Records for the exercise Block Start

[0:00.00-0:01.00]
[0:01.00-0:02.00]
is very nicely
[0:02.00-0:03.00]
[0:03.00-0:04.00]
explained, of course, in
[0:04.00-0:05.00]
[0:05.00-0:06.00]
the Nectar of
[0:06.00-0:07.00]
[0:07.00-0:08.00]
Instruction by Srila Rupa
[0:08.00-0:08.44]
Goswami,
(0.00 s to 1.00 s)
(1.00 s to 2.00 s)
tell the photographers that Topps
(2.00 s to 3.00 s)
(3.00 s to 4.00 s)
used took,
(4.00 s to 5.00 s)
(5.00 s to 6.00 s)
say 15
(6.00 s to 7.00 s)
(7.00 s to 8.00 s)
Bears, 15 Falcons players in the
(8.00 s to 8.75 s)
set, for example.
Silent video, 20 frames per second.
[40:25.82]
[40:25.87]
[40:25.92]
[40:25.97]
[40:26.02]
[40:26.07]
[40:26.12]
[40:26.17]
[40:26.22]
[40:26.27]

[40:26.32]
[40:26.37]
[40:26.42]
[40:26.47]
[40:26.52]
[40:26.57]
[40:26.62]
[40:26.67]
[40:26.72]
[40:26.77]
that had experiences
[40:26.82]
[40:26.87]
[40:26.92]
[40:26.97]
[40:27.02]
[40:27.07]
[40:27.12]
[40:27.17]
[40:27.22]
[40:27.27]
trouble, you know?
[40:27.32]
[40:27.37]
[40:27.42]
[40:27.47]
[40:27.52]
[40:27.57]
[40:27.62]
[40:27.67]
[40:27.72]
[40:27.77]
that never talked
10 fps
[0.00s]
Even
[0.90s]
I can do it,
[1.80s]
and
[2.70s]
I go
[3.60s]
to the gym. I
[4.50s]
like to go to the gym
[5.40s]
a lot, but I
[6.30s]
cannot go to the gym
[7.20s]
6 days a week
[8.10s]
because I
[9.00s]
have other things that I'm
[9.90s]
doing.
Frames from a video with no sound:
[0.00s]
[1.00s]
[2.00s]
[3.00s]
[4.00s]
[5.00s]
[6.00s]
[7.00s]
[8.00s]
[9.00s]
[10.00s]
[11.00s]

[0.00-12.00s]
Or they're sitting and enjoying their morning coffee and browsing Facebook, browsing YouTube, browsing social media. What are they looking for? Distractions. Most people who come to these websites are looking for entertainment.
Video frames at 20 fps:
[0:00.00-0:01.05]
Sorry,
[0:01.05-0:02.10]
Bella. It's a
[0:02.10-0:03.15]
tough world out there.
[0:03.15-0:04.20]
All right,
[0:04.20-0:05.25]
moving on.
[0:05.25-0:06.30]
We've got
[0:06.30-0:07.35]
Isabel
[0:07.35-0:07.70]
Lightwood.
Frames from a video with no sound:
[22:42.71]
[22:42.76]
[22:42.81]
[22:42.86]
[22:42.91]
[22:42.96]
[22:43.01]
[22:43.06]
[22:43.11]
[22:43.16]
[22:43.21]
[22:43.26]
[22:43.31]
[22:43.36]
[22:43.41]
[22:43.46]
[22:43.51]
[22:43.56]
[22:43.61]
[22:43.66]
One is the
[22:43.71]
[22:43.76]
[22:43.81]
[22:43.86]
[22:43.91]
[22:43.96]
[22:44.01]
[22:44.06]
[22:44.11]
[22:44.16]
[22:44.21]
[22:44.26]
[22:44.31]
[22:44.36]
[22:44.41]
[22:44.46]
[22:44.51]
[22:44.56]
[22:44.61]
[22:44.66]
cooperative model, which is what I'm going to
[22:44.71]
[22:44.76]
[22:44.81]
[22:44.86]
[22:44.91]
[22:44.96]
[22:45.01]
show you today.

Records for the exercise Block End

__Task item__.
Copy out each entry once more, character for character.

__Answer to the problem__.
[0:00.00-0:01.00]
[0:01.00-0:02.00]
is very nicely
[0:02.00-0:03.00]
[0:03.00-0:04.00]
explained, of course, in
[0:04.00-0:05.00]
[0:05.00-0:06.00]
the Nectar of
[0:06.00-0:07.00]
[0:07.00-0:08.00]
Instruction by Srila Rupa
[0:08.00-0:08.44]
Goswami,
(0.00 s to 1.00 s)
(1.00 s to 2.00 s)
tell the photographers that Topps
(2.00 s to 3.00 s)
(3.00 s to 4.00 s)
used took,
(4.00 s to 5.00 s)
(5.00 s to 6.00 s)
say 15
(6.00 s to 7.00 s)
(7.00 s to 8.00 s)
Bears, 15 Falcons players in the
(8.00 s to 8.75 s)
set, for example.
Silent video, 20 frames per second.
[40:25.82]
[40:25.87]
[40:25.92]
[40:25.97]
[40:26.02]
[40:26.07]
[40:26.12]
[40:26.17]
[40:26.22]
[40:26.27]

[40:26.32]
[40:26.37]
[40:26.42]
[40:26.47]
[40:26.52]
[40:26.57]
[40:26.62]
[40:26.67]
[40:26.72]
[40:26.77]
that had experiences
[40:26.82]
[40:26.87]
[40:26.92]
[40:26.97]
[40:27.02]
[40:27.07]
[40:27.12]
[40:27.17]
[40:27.22]
[40:27.27]
trouble, you know?
[40:27.32]
[40:27.37]
[40:27.42]
[40:27.47]
[40:27.52]
[40:27.57]
[40:27.62]
[40:27.67]
[40:27.72]
[40:27.77]
that never talked
10 fps
[0.00s]
Even
[0.90s]
I can do it,
[1.80s]
and
[2.70s]
I go
[3.60s]
to the gym. I
[4.50s]
like to go to the gym
[5.40s]
a lot, but I
[6.30s]
cannot go to the gym
[7.20s]
6 days a week
[8.10s]
because I
[9.00s]
have other things that I'm
[9.90s]
doing.
Frames from a video with no sound:
[0.00s]
[1.00s]
[2.00s]
[3.00s]
[4.00s]
[5.00s]
[6.00s]
[7.00s]
[8.00s]
[9.00s]
[10.00s]
[11.00s]

[0.00-12.00s]
Or they're sitting and enjoying their morning coffee and browsing Facebook, browsing YouTube, browsing social media. What are they looking for? Distractions. Most people who come to these websites are looking for entertainment.
Video frames at 20 fps:
[0:00.00-0:01.05]
Sorry,
[0:01.05-0:02.10]
Bella. It's a
[0:02.10-0:03.15]
tough world out there.
[0:03.15-0:04.20]
All right,
[0:04.20-0:05.25]
moving on.
[0:05.25-0:06.30]
We've got
[0:06.30-0:07.35]
Isabel
[0:07.35-0:07.70]
Lightwood.
Frames from a video with no sound:
[22:42.71]
[22:42.76]
[22:42.81]
[22:42.86]
[22:42.91]
[22:42.96]
[22:43.01]
[22:43.06]
[22:43.11]
[22:43.16]
[22:43.21]
[22:43.26]
[22:43.31]
[22:43.36]
[22:43.41]
[22:43.46]
[22:43.51]
[22:43.56]
[22:43.61]
[22:43.66]
One is the
[22:43.71]
[22:43.76]
[22:43.81]
[22:43.86]
[22:43.91]
[22:43.96]
[22:44.01]
[22:44.06]
[22:44.11]
[22:44.16]
[22:44.21]
[22:44.26]
[22:44.31]
[22:44.36]
[22:44.41]
[22:44.46]
[22:44.51]
[22:44.56]
[22:44.61]
[22:44.66]
cooperative model, which is what I'm going to
[22:44.71]
[22:44.76]
[22:44.81]
[22:44.86]
[22:44.91]
[22:44.96]
[22:45.01]
show you today.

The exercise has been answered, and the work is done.